Das Parlament hat entschieden: Es verzichtet auf überproportionale Kürzungen in der Tourismusförderung und setzt damit ein starkes Zeichen für die Entwicklung der Tourismusbranche.

«Sparen, aber wo und wie viel?» Diese Frage hält das Parlament auf Trab. (Keystone/SDA)
Der Bund muss sparen. Diese Notwendigkeit ist auch dem Schweizer Tourismus-Verband STV bewusst. Zumal solide Bundesfinanzen im Interesse des Tourismussektors liegen. Deshalb haben Touristiker Verantwortung übernommen und aktiv Kompromissvorschläge zu den Kürzungsanträgen des Bundesrats eingebracht. Anscheinend mit Erfolg.
Der vom Bundesrat geplante Rückzug aus der Regionalpolitik ist vom Tisch. Das Parlament hat sich gegen die geplante Gesetzesanpassung in der Neuen Regionalpolitik ausgesprochen. Mit diesem Verzicht und einer moderaten Kürzung von 20 Prozent bei den Einlagen in den Fonds für Regionalentwicklung bleibt die Neue Regionalpolitik als zentrales Förderinstrument erhalten.

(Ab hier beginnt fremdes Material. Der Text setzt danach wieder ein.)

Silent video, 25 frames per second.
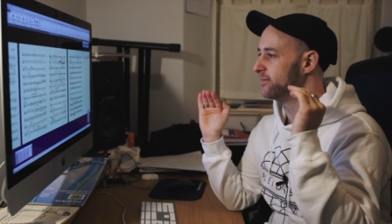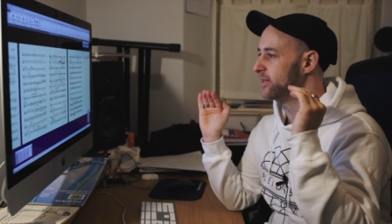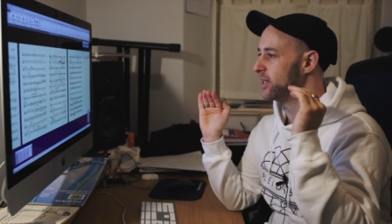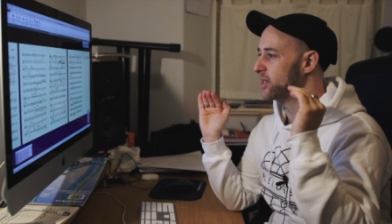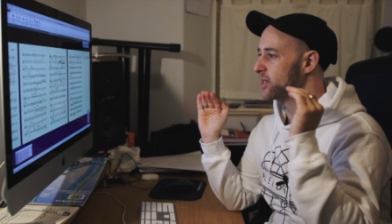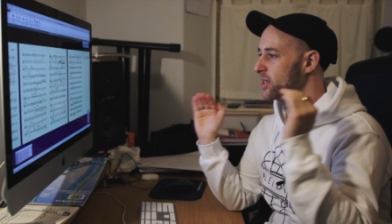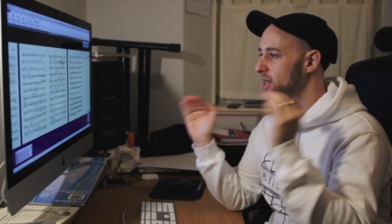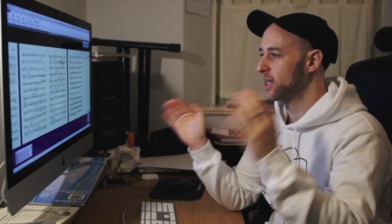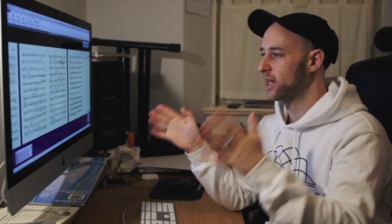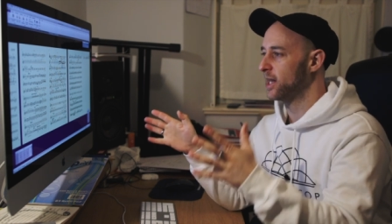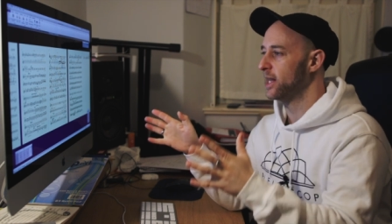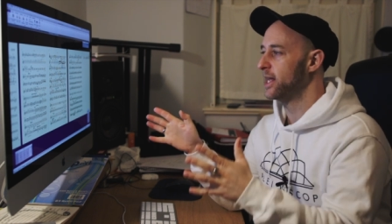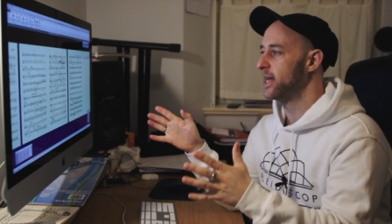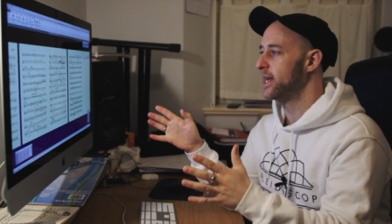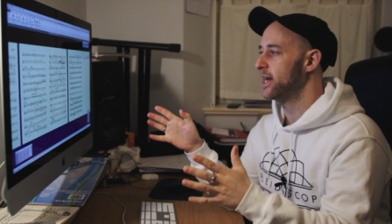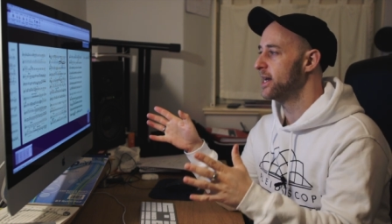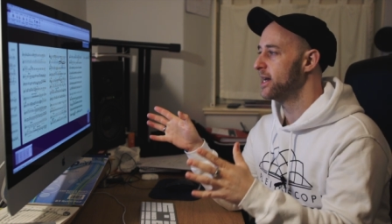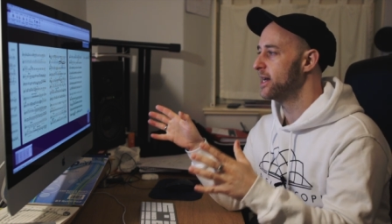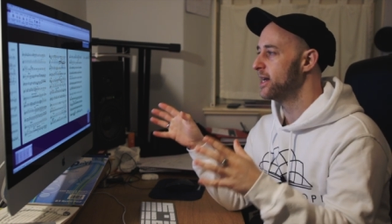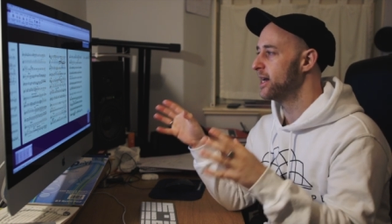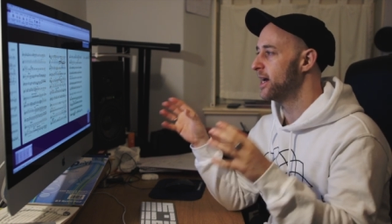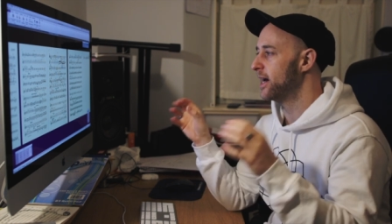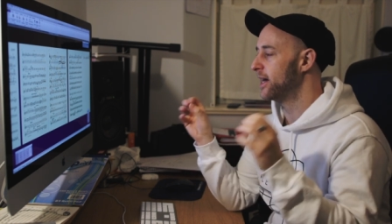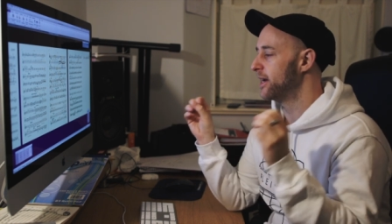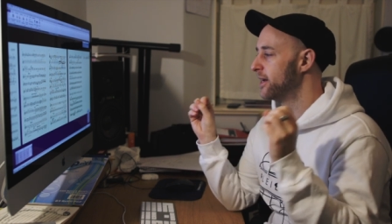as
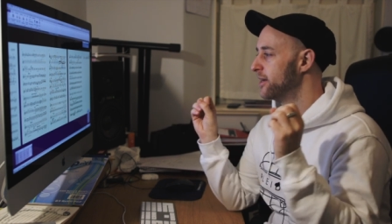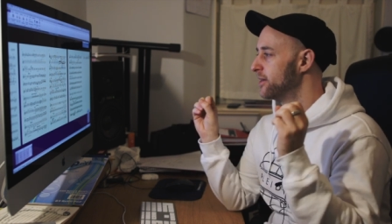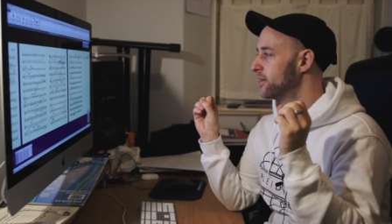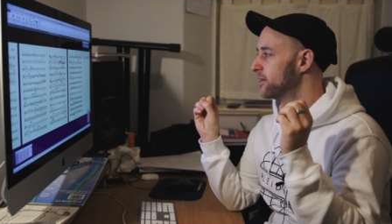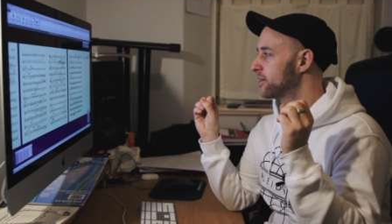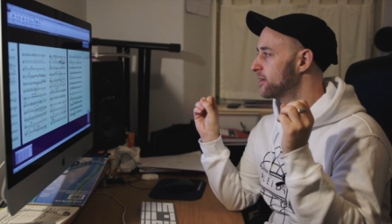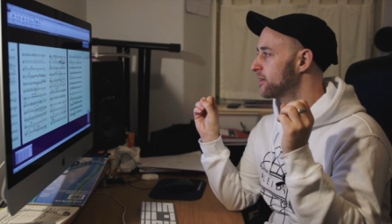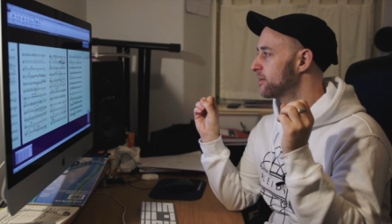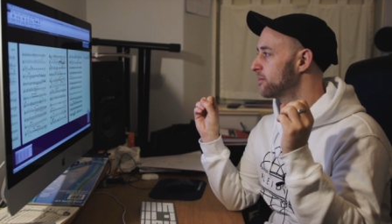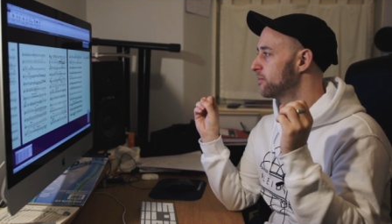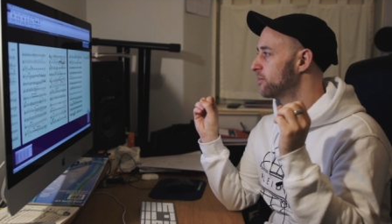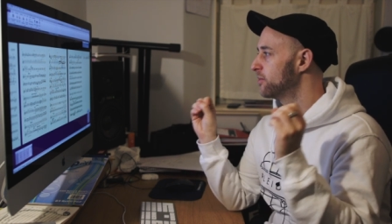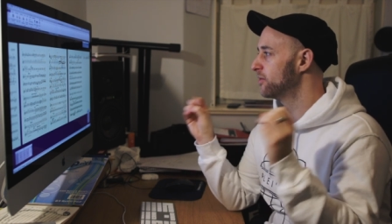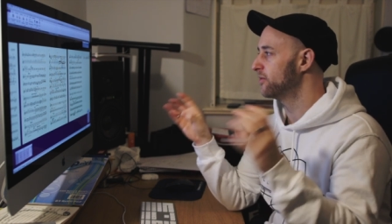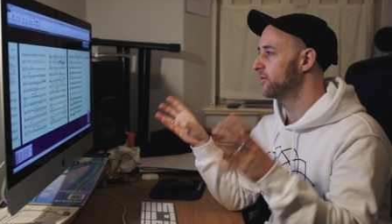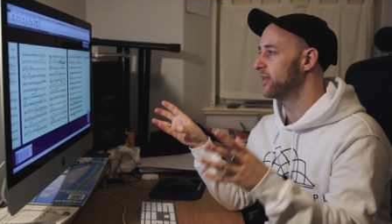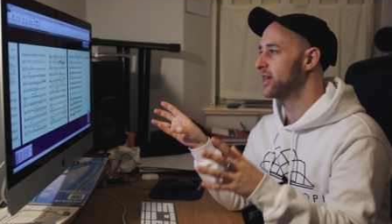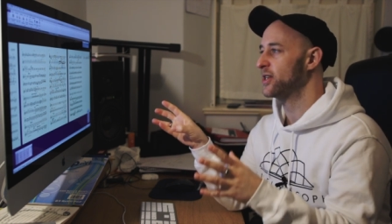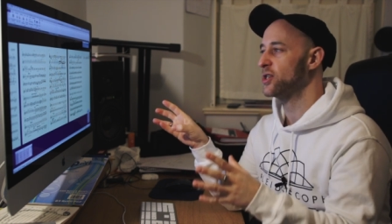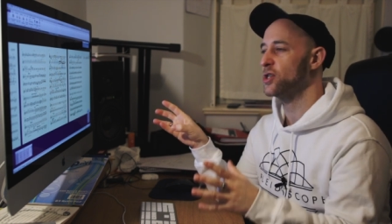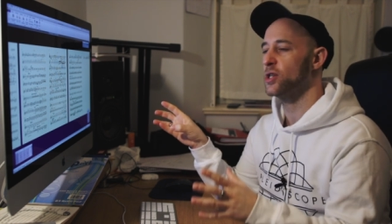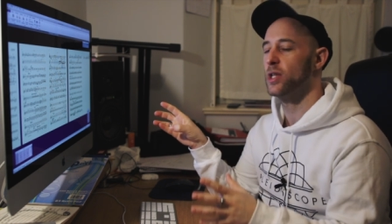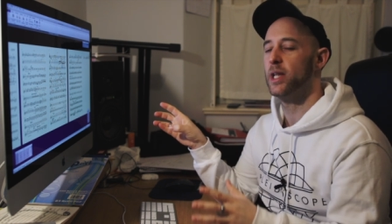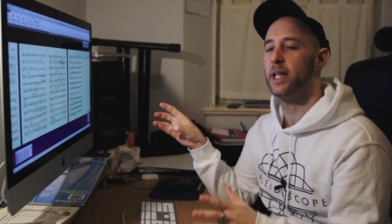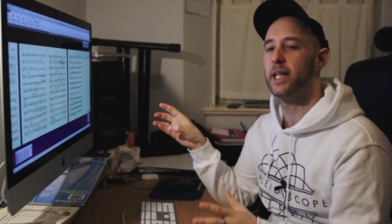clear and as
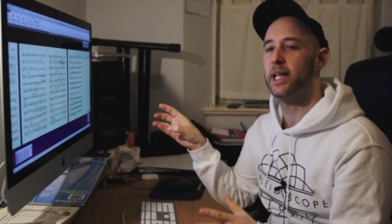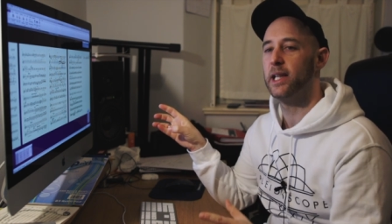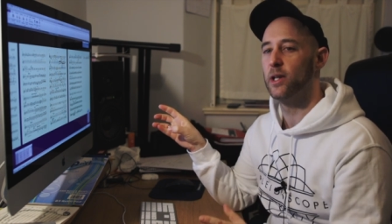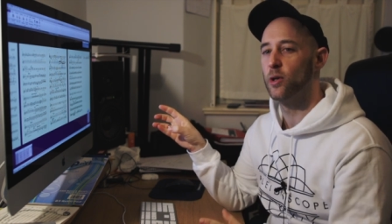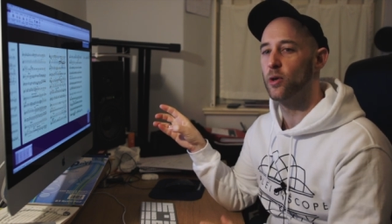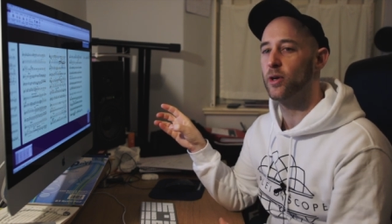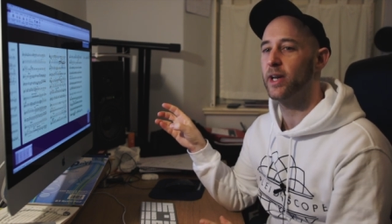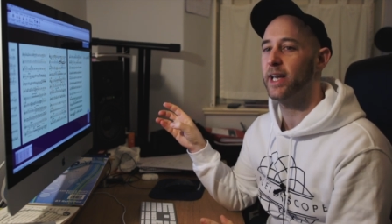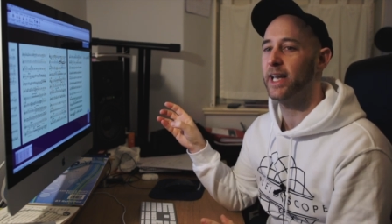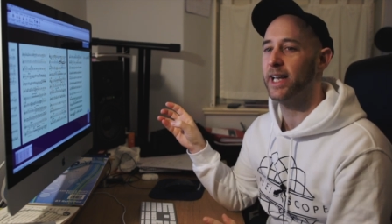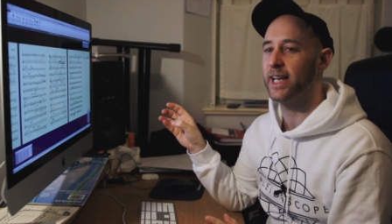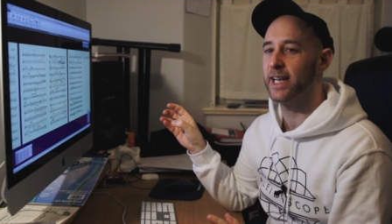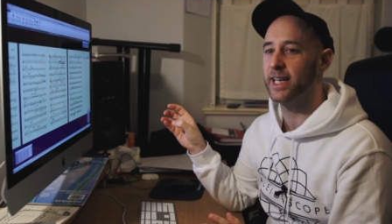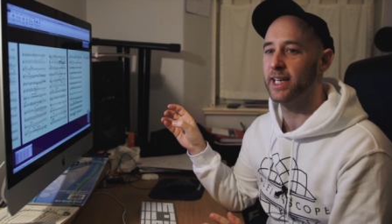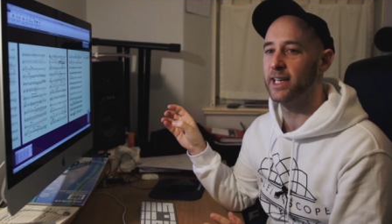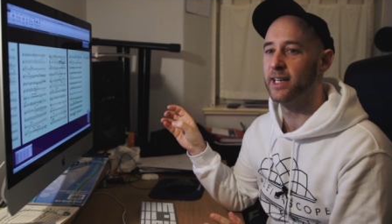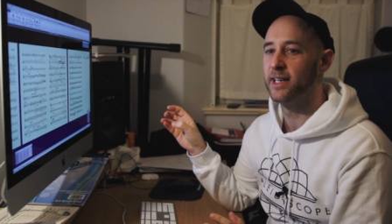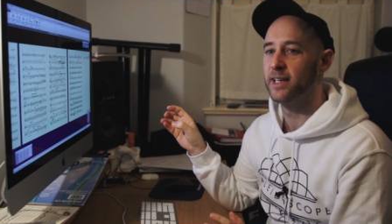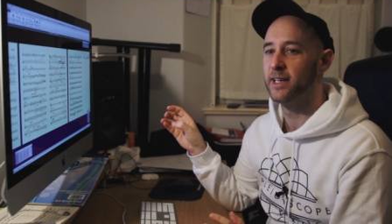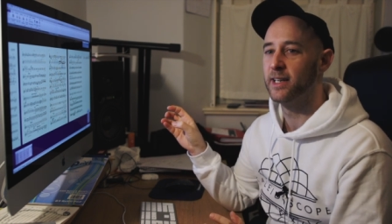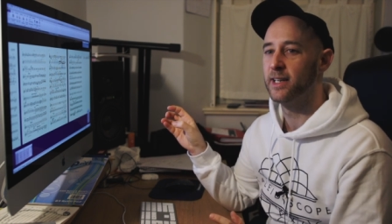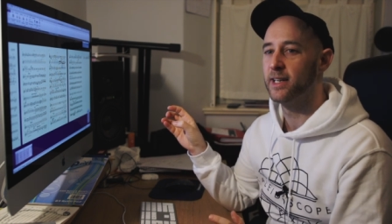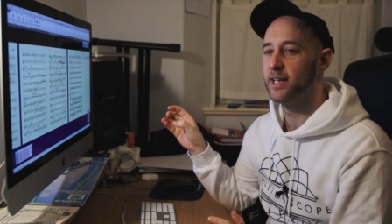professionally looking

Auch bei Innotour hat das Parlament korrigierend eingegriffen. Mit einer Reduktion von zehn Prozent bleibt die Innovationsförderung im Tourismus gesichert. Das ist wichtig, denn Innovationskraft ist entscheidend, um Herausforderungen wie Klimawandel, Digitalisierung und Fachkräftemangel zu meistern, und die Wettbewerbsfähigkeit und Wertschöpfung des Tourismussektors nachhaltig zu sichern.
Ebenfalls mit zehn Prozent weniger Bundesgelder auskommen muss Schweiz Tourismus. Im Hinblick darauf, dass zeitweise deutlich weitergehende Kürzungen im Raum standen, ist dies ein positives Ergebnis. Das sieht auch der Schweizer Tourismus-Verband so, obschon die Kürzungen sich spürbar auswirken werden.
Der STV ist überzeugt, dass die internationalen Märkte für den Schweizer Tourismus weiterhin entscheidend bleiben, um den Wandel hin zu einem Ganzjahrestourismus zu vollziehen. Um dieses Ziel erreichen zu können, sei die gezielte Bearbeitung von Nah- und Fernmärkten sowie die Lenkung wertschöpfungsstarker Gästeströme zentral.
Bei dieser Budgetkürzungsrunde des Bundes ist die Tourismusförderung glimpflich davongekommen. Dennoch bleiben die Budgetdebatten in den nächsten Jahren herausfordernd. Gemeinsam mit seinen Mitgliedern und Partnern will sich der Schweizer Tourismus-Verband auf allen Ebenen dafür einsetzen, dass die touristischen Förderinstrumente angemessen finanziert bleiben, um ihre strategische Funktion für Wertschöpfung, Beschäftigung und regionale Entwicklung erfüllen zu können.